A few days ago, I started wondering if there was something unique
I could send my younger daughter for her birthday today. My
daughters and I were all born in presidential election years,
which is neat little coincidence. This year's election is special
for the birthday girl: it is her first opportunity to vote for the
president. She has participated in the process throughout, which
has seen both America's most vibrant campaign for progressive
candidate in at least forty years and the first nomination of a
woman by a major party. Both of these are important to her.
In the spirit of programming and presidential politics, I decided
to write a computer program to convert images into the style of
Shepard Fairey's iconic Obama "Hope" poster and then use it to
create a few images for her.
I dusted off Dr. Java and fired up some code I wrote when I
taught media computation in our intro course
many years ago.
It had been a long time since I had written any Java at all, but
it came back just like riding a bike. More than decade of
writing code in a language burns some pretty deep grooves in the
mind.
I found RGB values to simulate the four colors in Fairey's poster
in an old message to the mediacomp mailing list:
Color darkBlue = new Color(0, 51, 76);
Color lightBlue = new Color(112, 150, 158);
Color red = new Color(217, 26, 33);
Color yellow = new Color(252, 227, 166);
Then came some experimentation...
- First, I tried turning each pixel into the Fairey color to
which it was closest. That gave an image that was grainy
and full of lines, almost like a negative.
- Then I calculated the saturation of each pixel (the average
of its RGB values) and translated the pixel into one of the
four colors depending on which quartile it was in. If the
saturation was less than 256/4, it went dark blue; if it
was less than 256/2, it went red; and so on. This gave a
better result, but some images ended up having way too much
of one or two of the colors.
- Attempt #2 skews the outputs because in many images (most?)

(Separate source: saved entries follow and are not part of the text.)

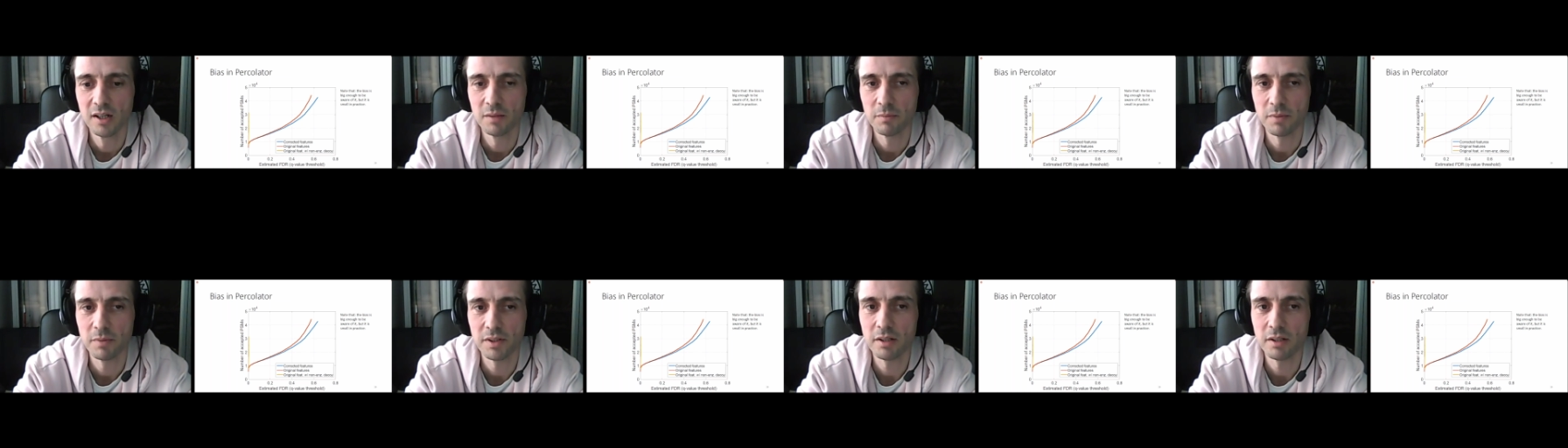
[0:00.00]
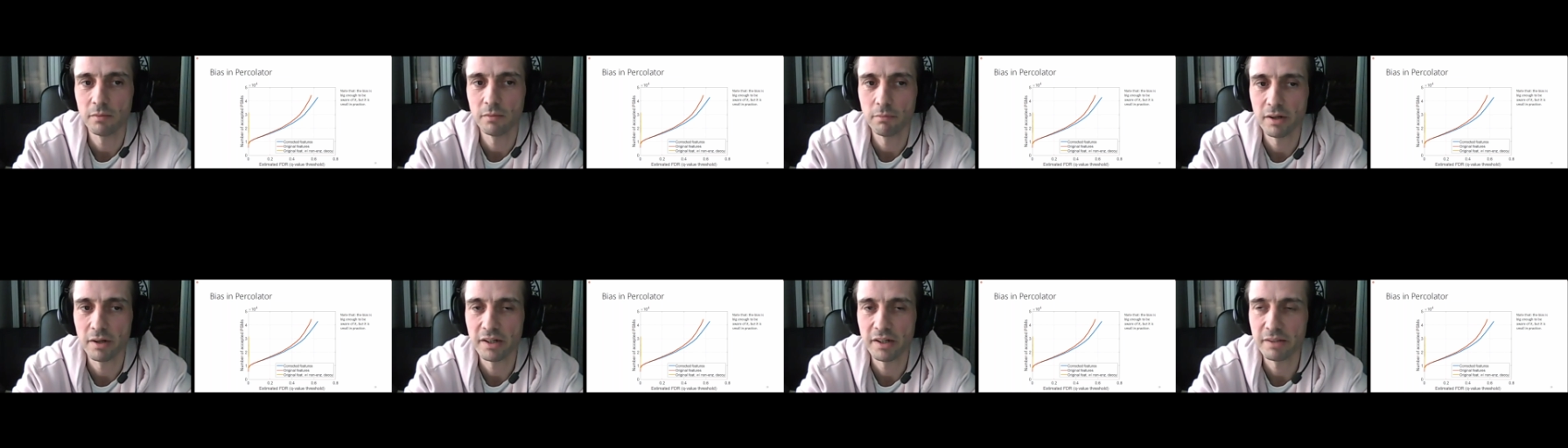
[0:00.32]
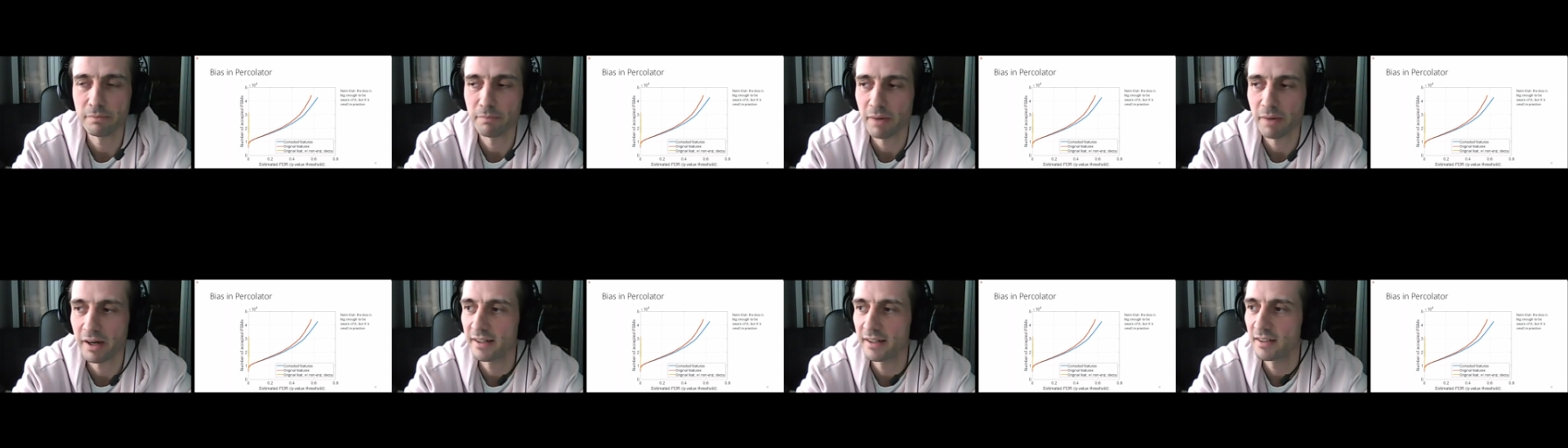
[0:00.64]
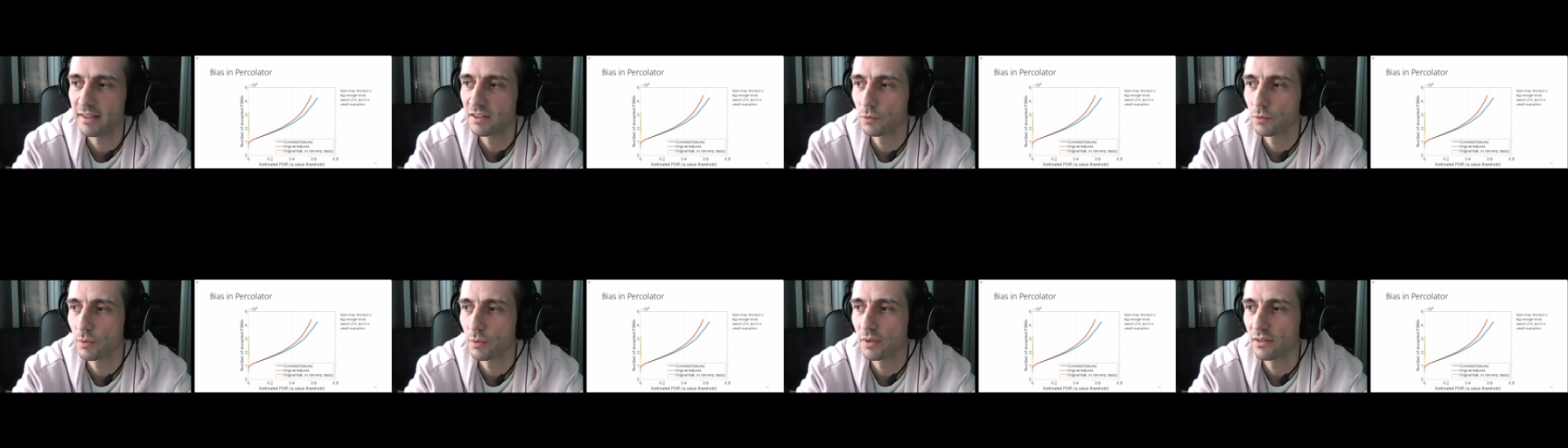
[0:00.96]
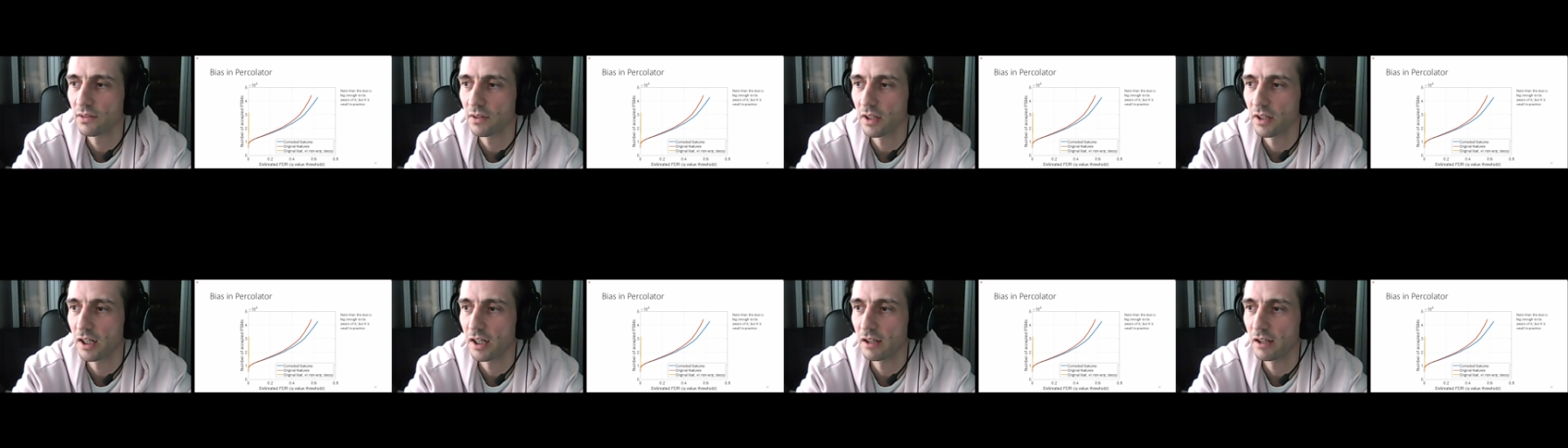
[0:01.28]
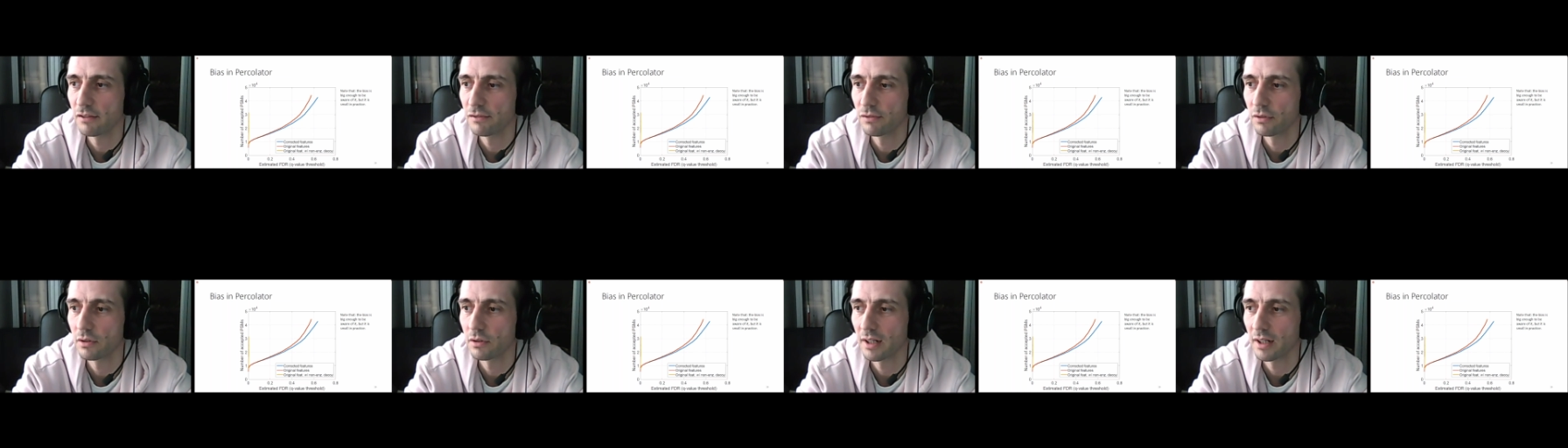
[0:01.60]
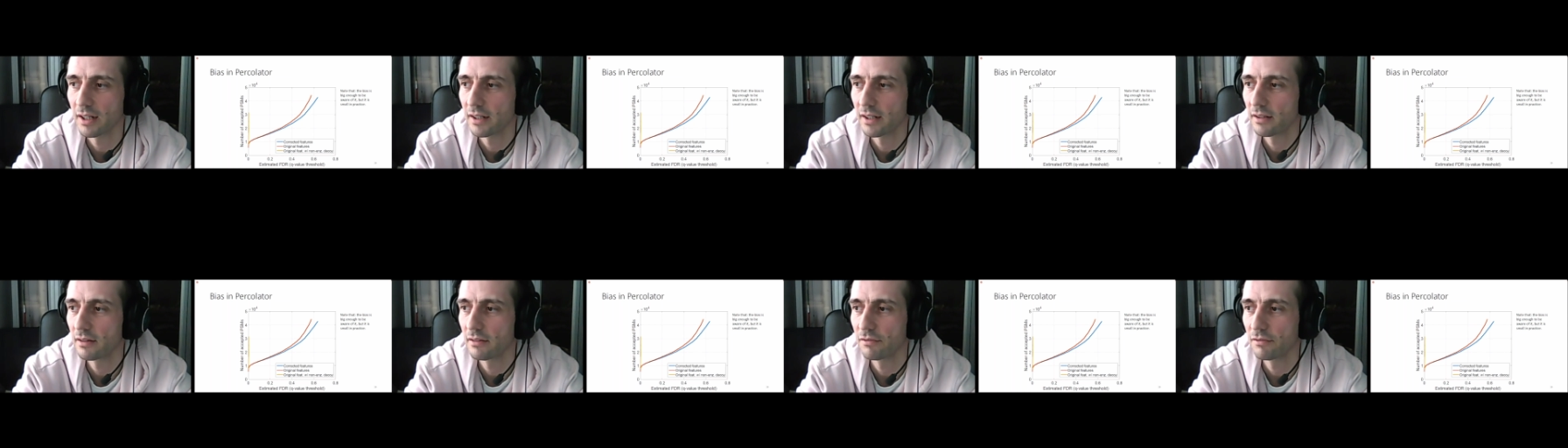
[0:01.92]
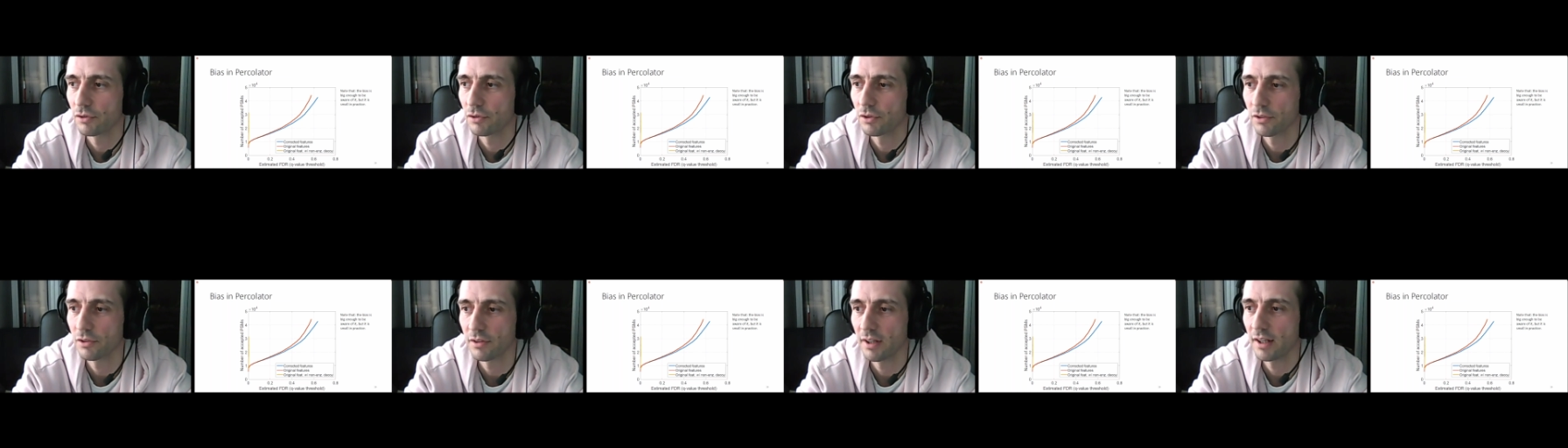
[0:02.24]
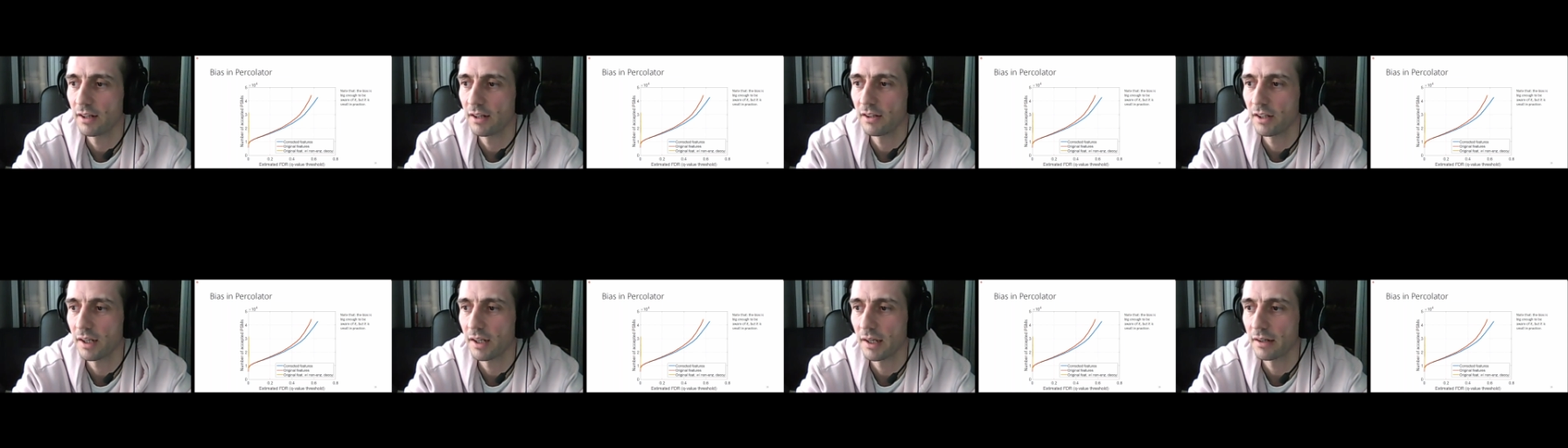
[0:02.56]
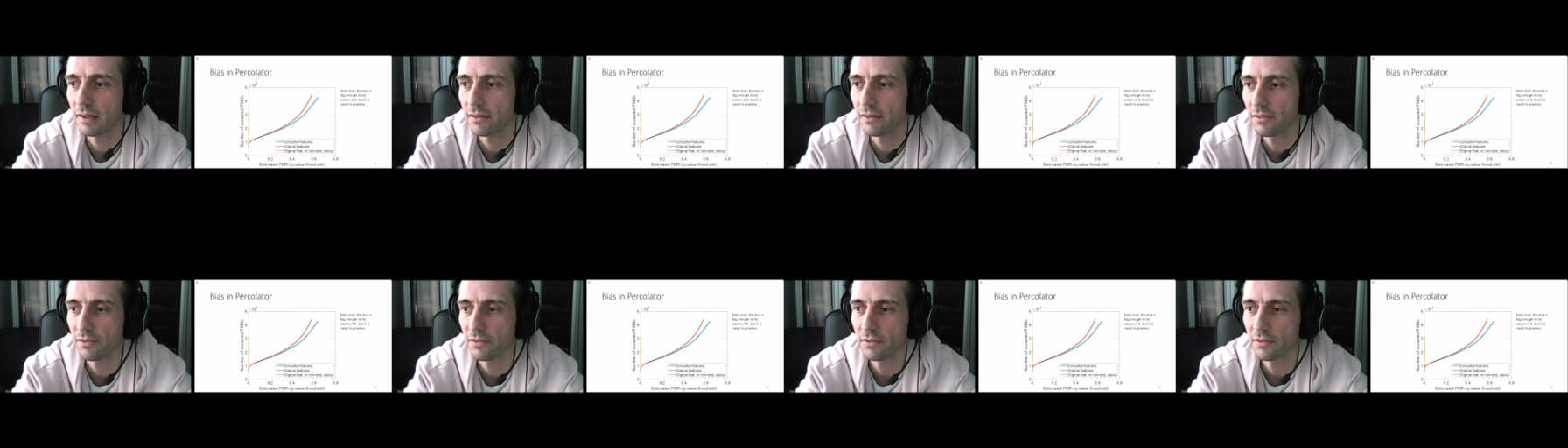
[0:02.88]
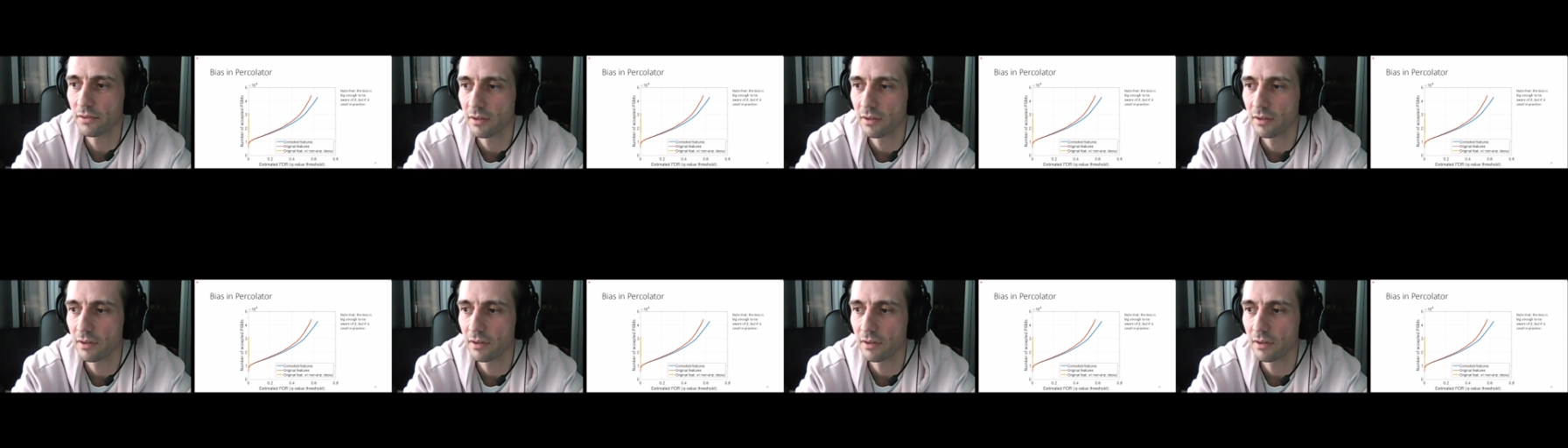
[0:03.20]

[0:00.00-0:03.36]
but the bias was there for 10 years,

the saturation values are not distributed evenly over the
four quartiles. So I wrote a function to "normalize" the
quartiles. I recorded all of the saturation values in the
image and divided them evenly across the four colors. The
result was an image with an equal numbers of pixels assigned
to each of the four colors.
I liked the outputs of this third effort quite a bit, at least for
the photos I gave it as input. Two of them worked out especially
well. With a little doctoring in Photoshop, they would have an
even more coherent feel to them, like an artist might produce with
a keener eye. Pretty good results for a few fun minutes of
programming.
Now, let's hope my daughter likes them. I don't think she's ever
received a computer-generated present before, at least not generated
by a program her dad wrote!
The images I created were gifts to her, so I'll not share them here.
But if you've read this far, you deserve a little something, so I
give you these:
Now that is change we can all believe in.